EXTRACTED MATERIAL =>

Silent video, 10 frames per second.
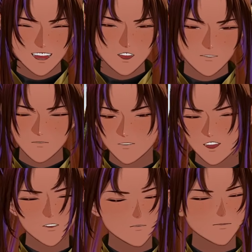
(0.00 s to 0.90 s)

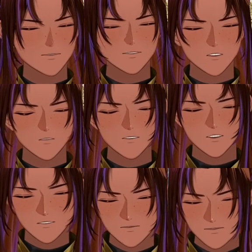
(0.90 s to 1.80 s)
Primal still
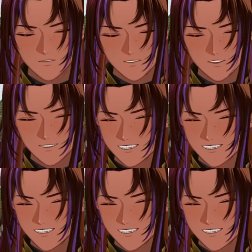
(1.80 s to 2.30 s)
works pretty well.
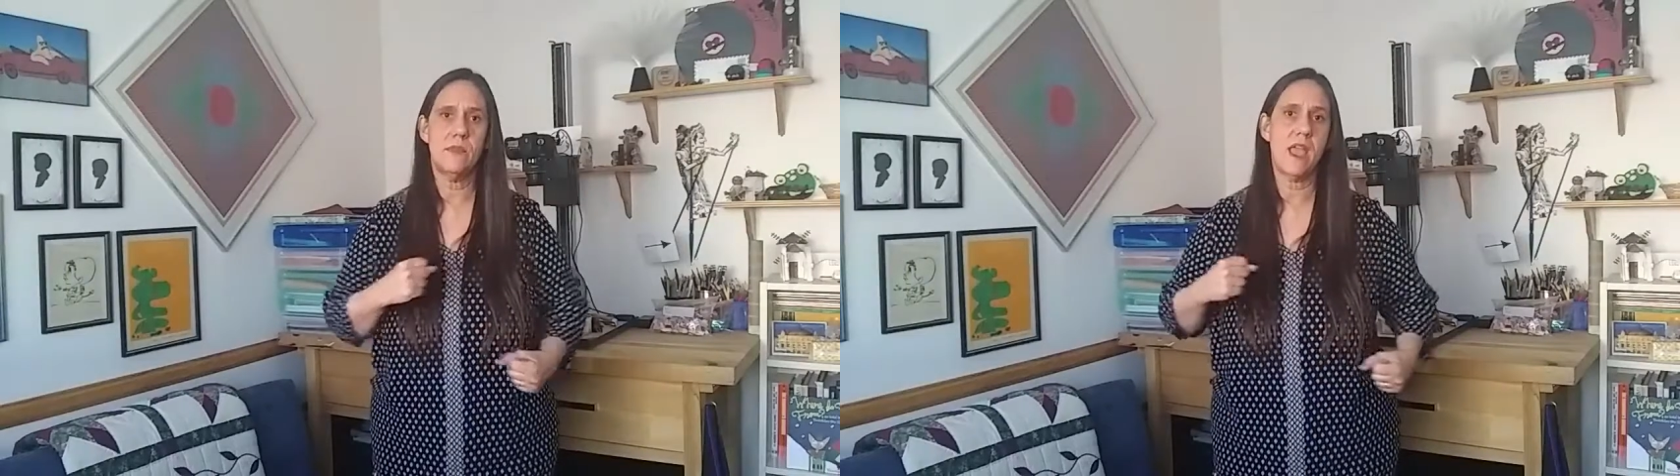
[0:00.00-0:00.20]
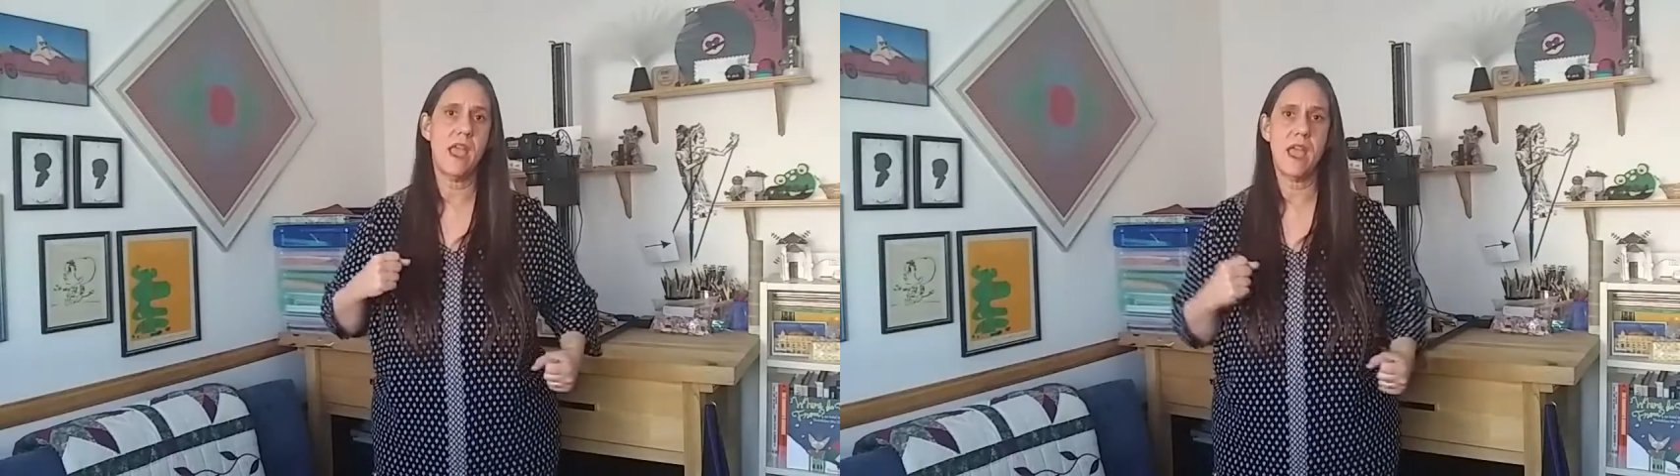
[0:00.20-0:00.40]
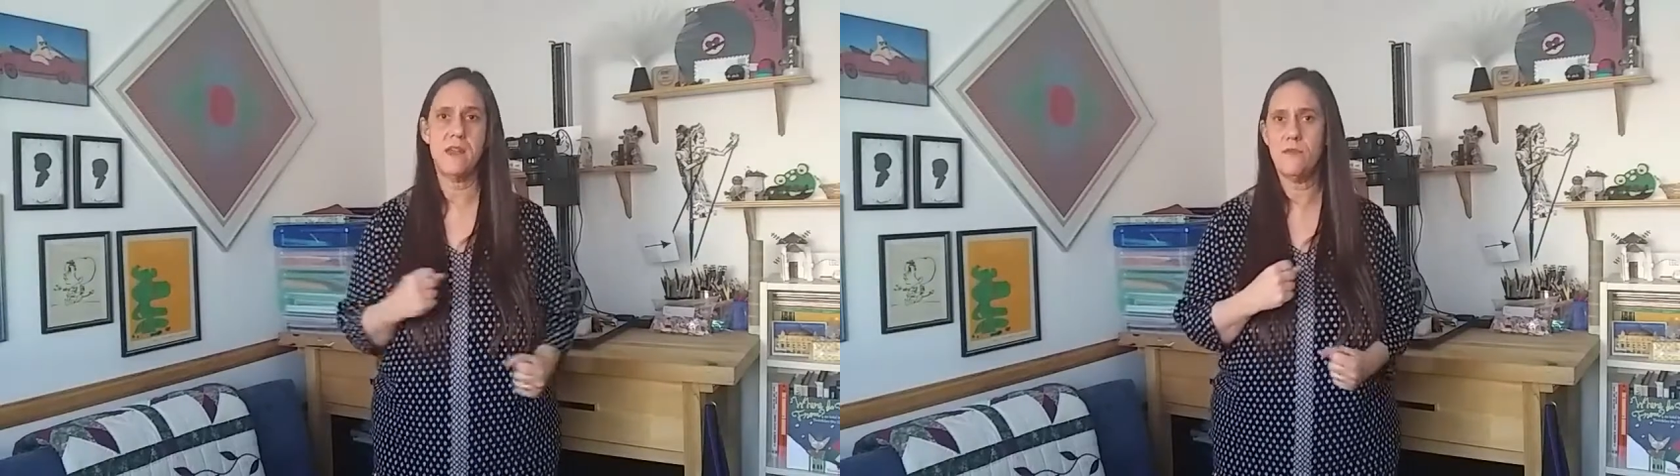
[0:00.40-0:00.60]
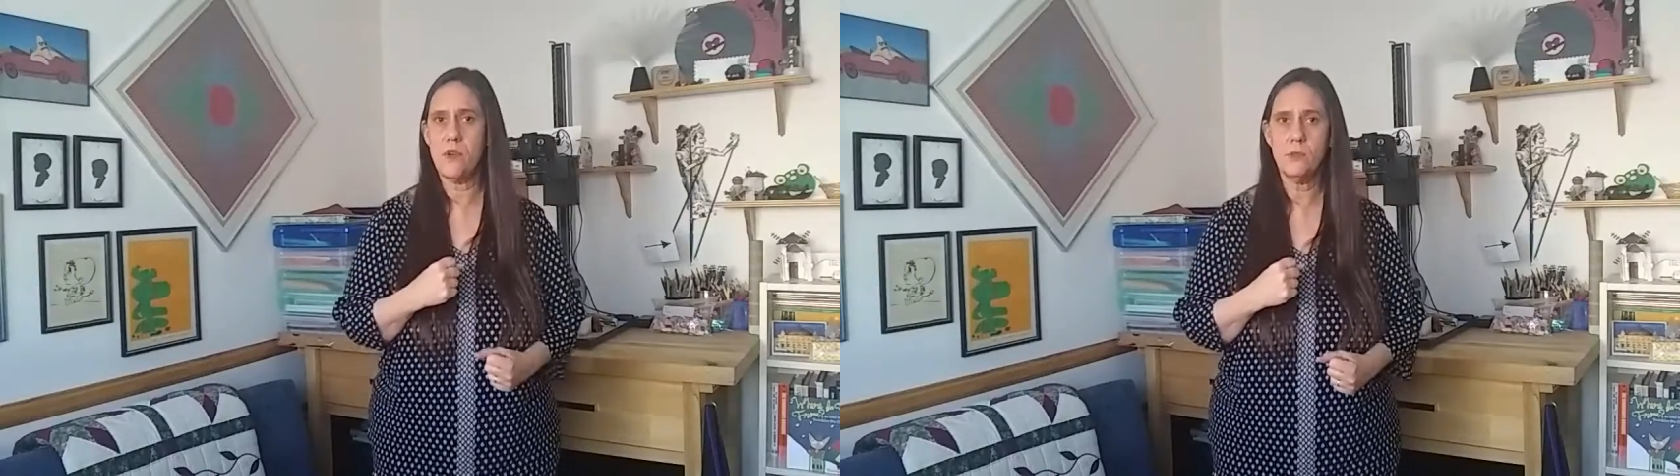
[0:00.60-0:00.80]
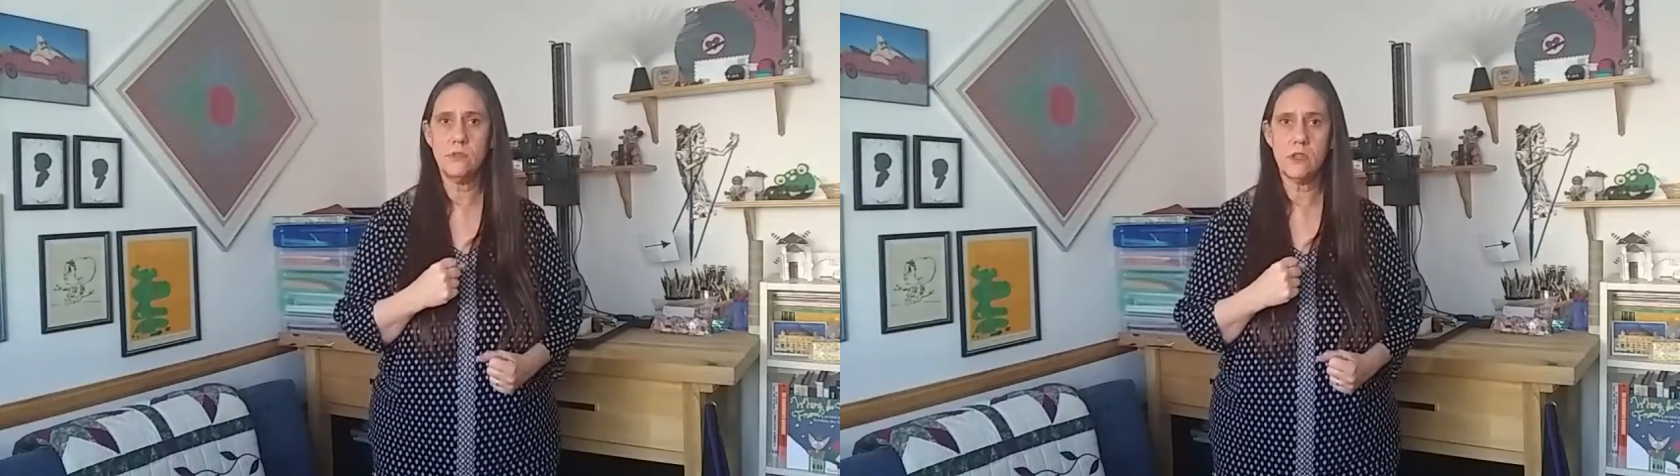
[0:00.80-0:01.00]

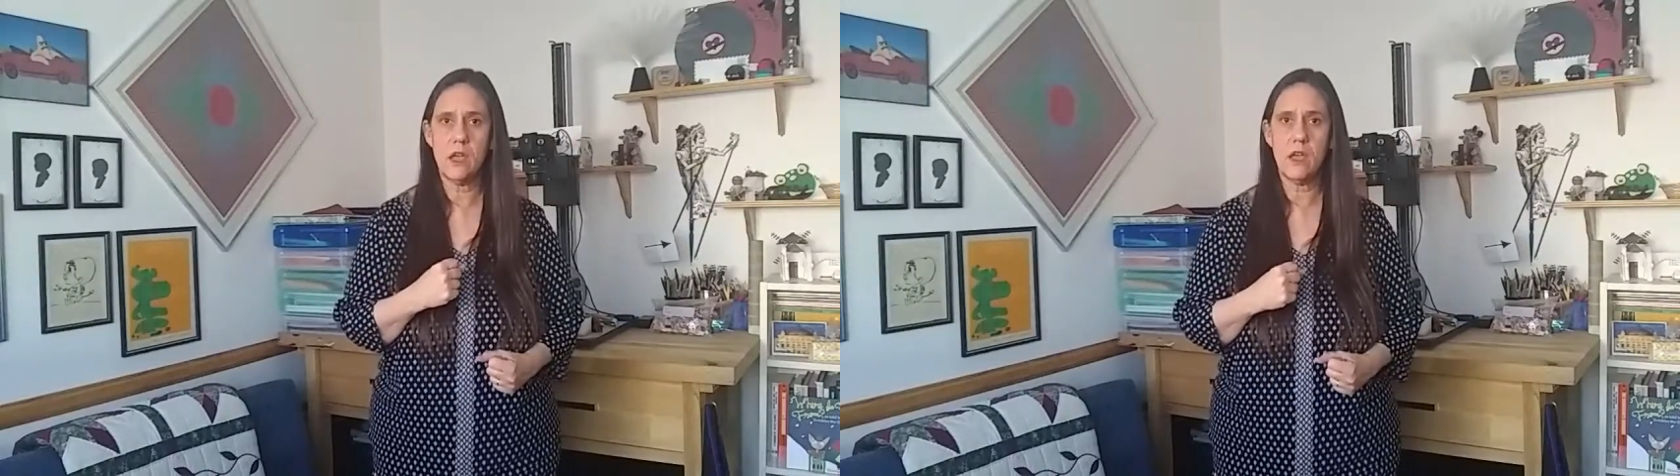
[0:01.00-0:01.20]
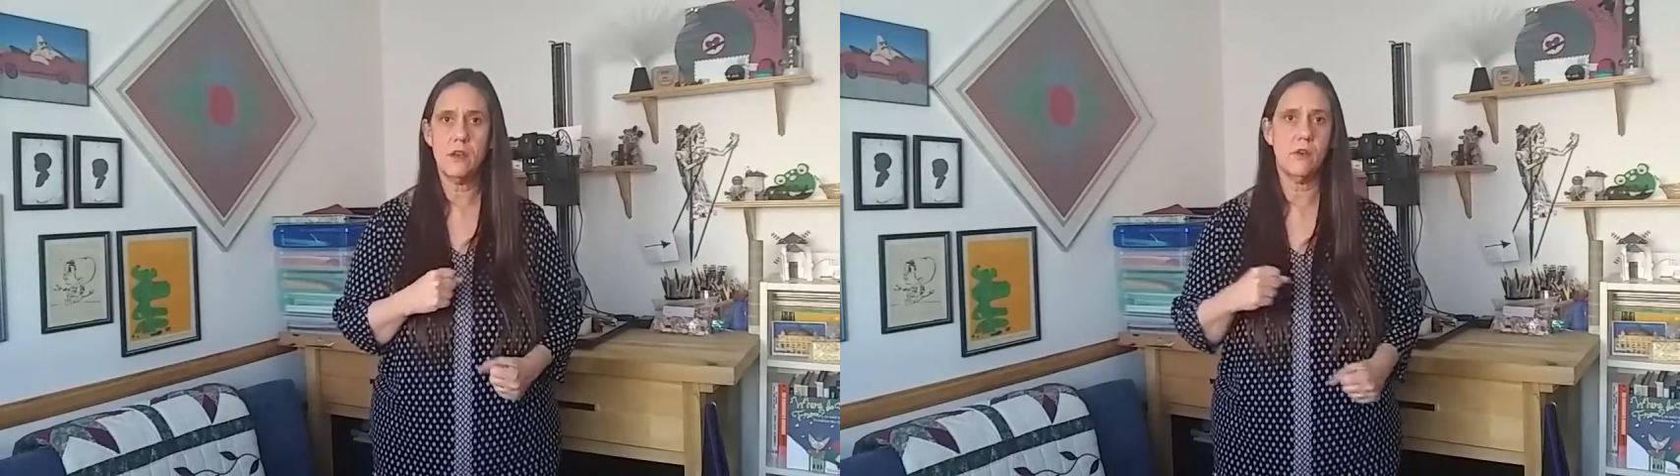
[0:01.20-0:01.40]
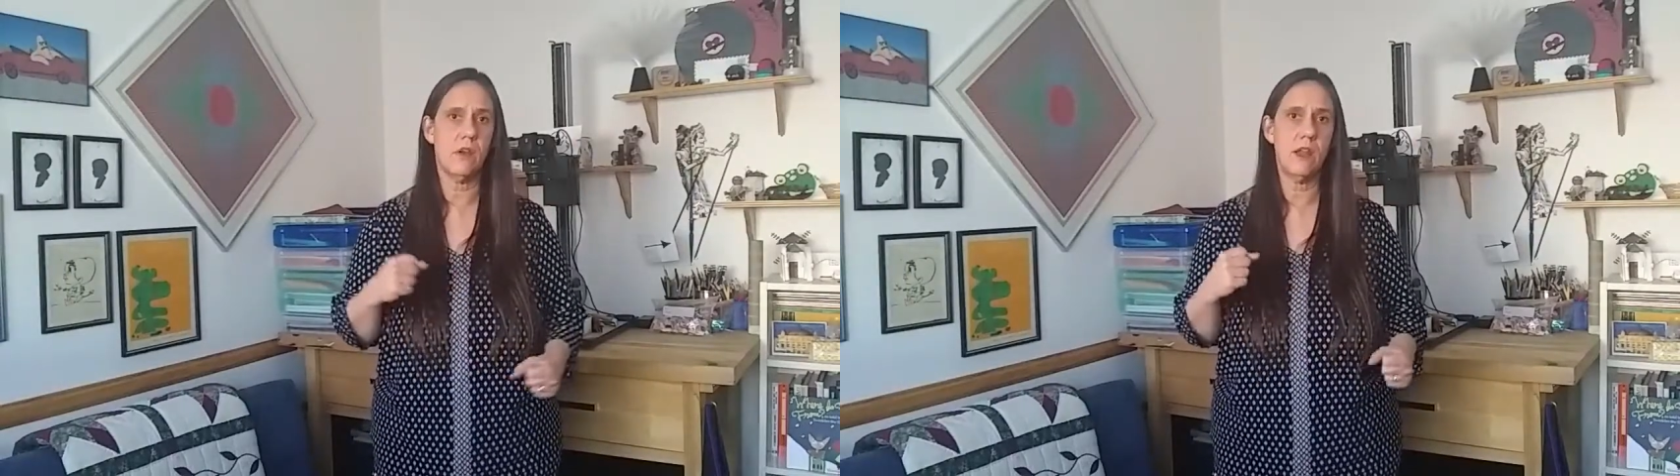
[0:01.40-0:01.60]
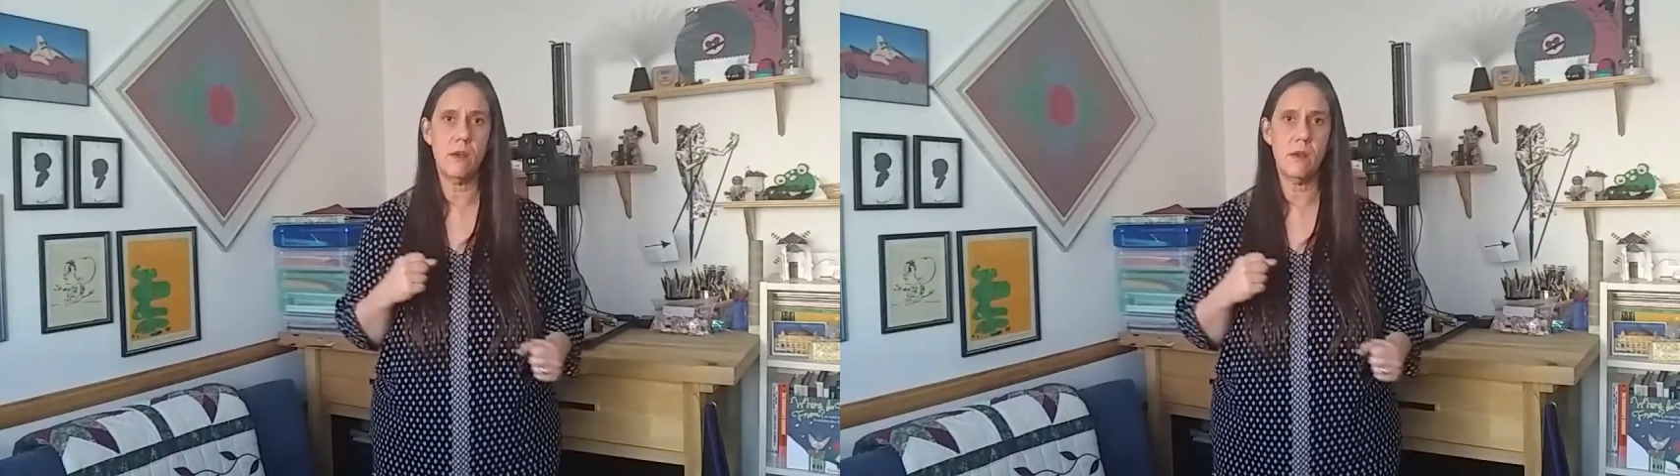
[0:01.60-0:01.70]
headphones on or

TASK TO CARRY OUT => What you return must match each record exactly and contain no images.

WORKED SOLUTION =>
Silent video, 10 frames per second.
(0.00 s to 0.90 s)

(0.90 s to 1.80 s)
Primal still
(1.80 s to 2.30 s)
works pretty well.
[0:00.00-0:00.20]
[0:00.20-0:00.40]
[0:00.40-0:00.60]
[0:00.60-0:00.80]
[0:00.80-0:01.00]

[0:01.00-0:01.20]
[0:01.20-0:01.40]
[0:01.40-0:01.60]
[0:01.60-0:01.70]
headphones on or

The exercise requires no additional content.